A draft report from a DHS advisory group argues that the benefits from using RFID-enabled documents to verify an individual's identity are overshadowed by the risks to personal privacy.
By Mary Catherine O'Connor
May 22, 2006RFID might be a great technology for identifying and tracking goods, but according to a draft report from a subcommittee of the Privacy Office of the U.S. Department of Homeland Security (DHS), it's not a panacea for long lines and forged IDs at border crossings and airports. Furthermore, the report claims, its use could weaken the privacy of individuals whose government-issued identity documents might carry RFID tags. The report urges the DHS to consider "other technologies that may serve the same [identification] goals with less risk to privacy."

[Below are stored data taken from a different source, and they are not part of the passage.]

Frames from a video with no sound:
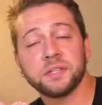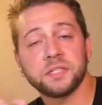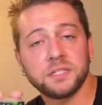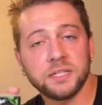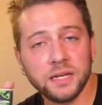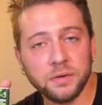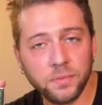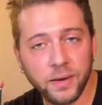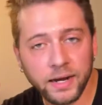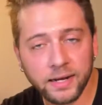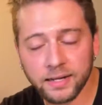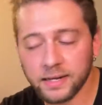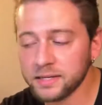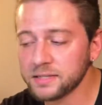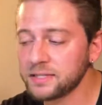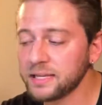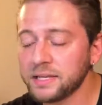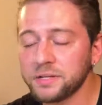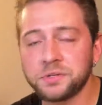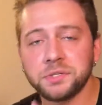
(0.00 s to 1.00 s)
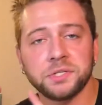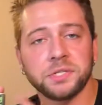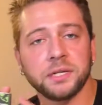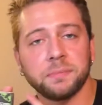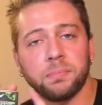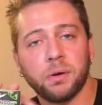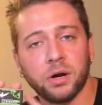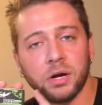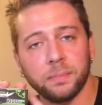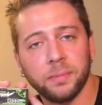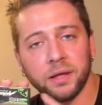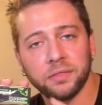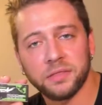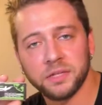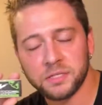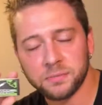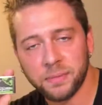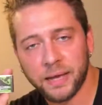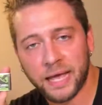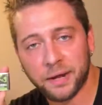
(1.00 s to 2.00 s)
the C rating is the interesting part about
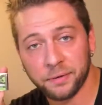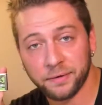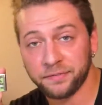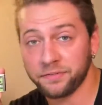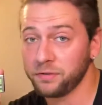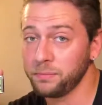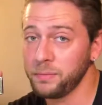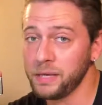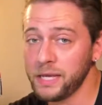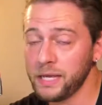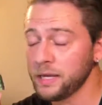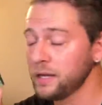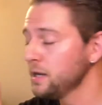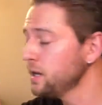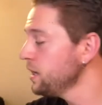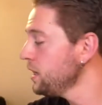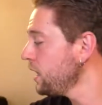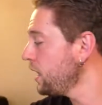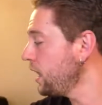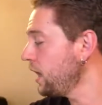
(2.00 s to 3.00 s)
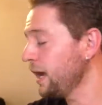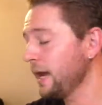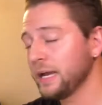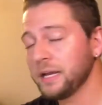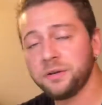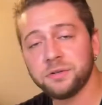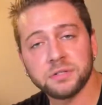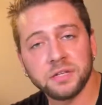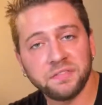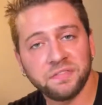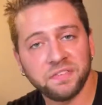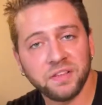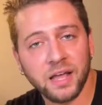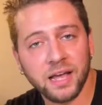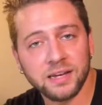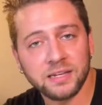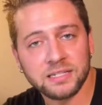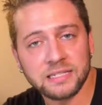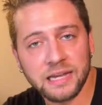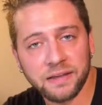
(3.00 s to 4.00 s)
this battery for me. I usually
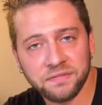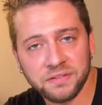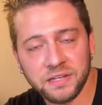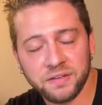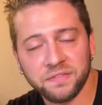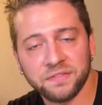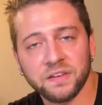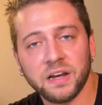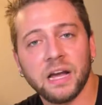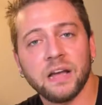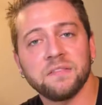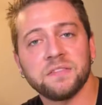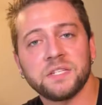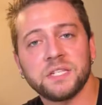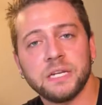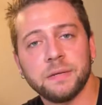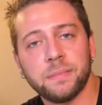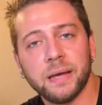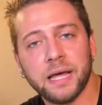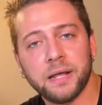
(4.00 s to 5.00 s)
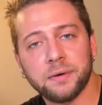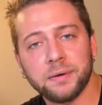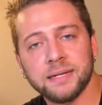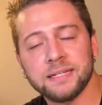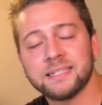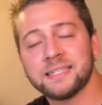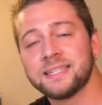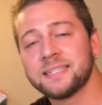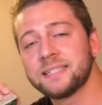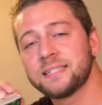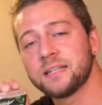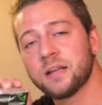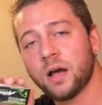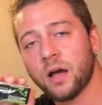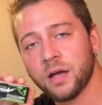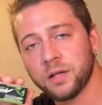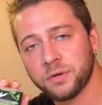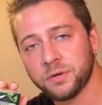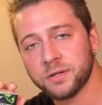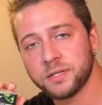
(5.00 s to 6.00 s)
fly 75C batteries. This is
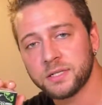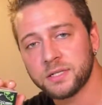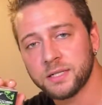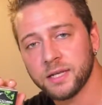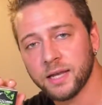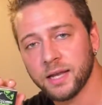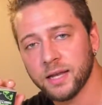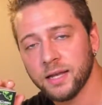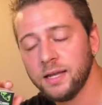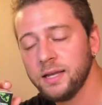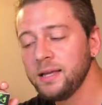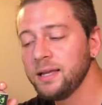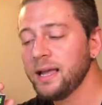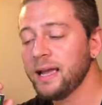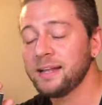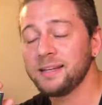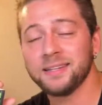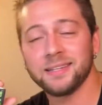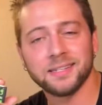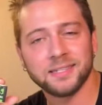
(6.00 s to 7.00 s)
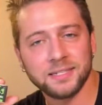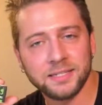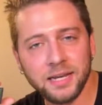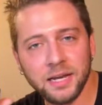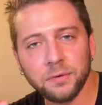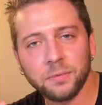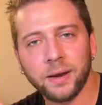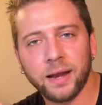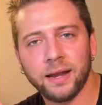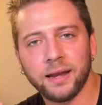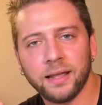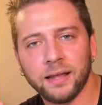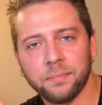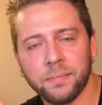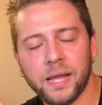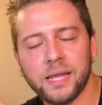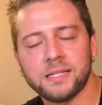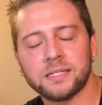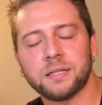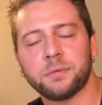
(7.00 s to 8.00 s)
100C. And the C rating
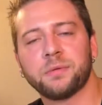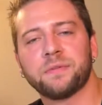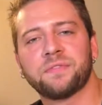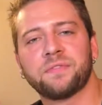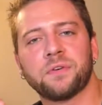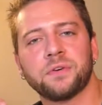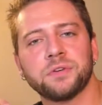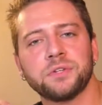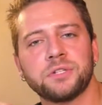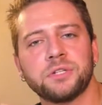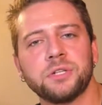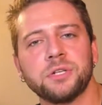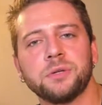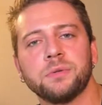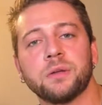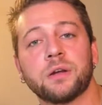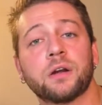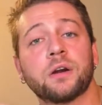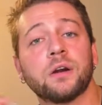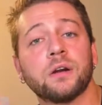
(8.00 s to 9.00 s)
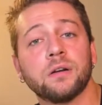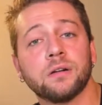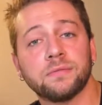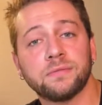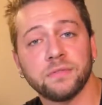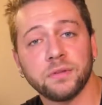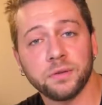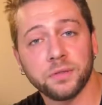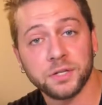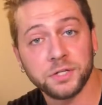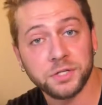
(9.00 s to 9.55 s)
basically refers to the current flow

The DHS Emerging Applications and Technology Subcommittee of the Data Privacy and Integrity Advisory Committee wrote the 15-page report to guide the department's secretary, Michael Chertoff, acting chief privacy officer Maureen Cooney and DHS program managers in deciding whether to deploy RFID technology within DHS programs to identify or track individuals. The report has not yet been submitted to Cooney, who has the lead role at DHS in analyzing and deciding the legal implications of various programs and their impact on privacy.


James Harper
The Privacy Office is tasked with ensuring that no DHS programs or policies negatively impact the privacy of U.S. citizens and visitors, based on the Privacy Act of 1974, the Freedom of Information Act and other laws, including Section 222 of the Homeland Security Act. Within the Privacy Office sits the Data Privacy Integrity Advisory Committee, which advises Chertoff and Cooney on a number of matters, including technological issues relevant to the DHS that affect individual privacy.

The Emerging Applications and Technology Subcommittee is made up of D. Reed Freeman, Jr., chief privacy officer at online advertising services company Claria; James Harper, editor of Privacilla.org and director of information policy studies at Washington, D.C.-based think tank, the Cato Institute; Lance Hoffman, professor at George Washington University; Tara Lemmey, CEO at Lens Ventures and former president of the Electronic Frontier Foundation (EFF), a privacy advocacy group; Joseph Leo, vice president at research and engineering firm Science Applications International Corp. (SAIC); John O. Marsh, professor at George Mason University School of Law; and Charles Palmer, group manager of IBM's security, networking and privacy departments. The report, titled "The Use of RFID for Human Identification," will be presented to the full committee at a June 7, 2006, public Advisory Committee meeting in San Francisco.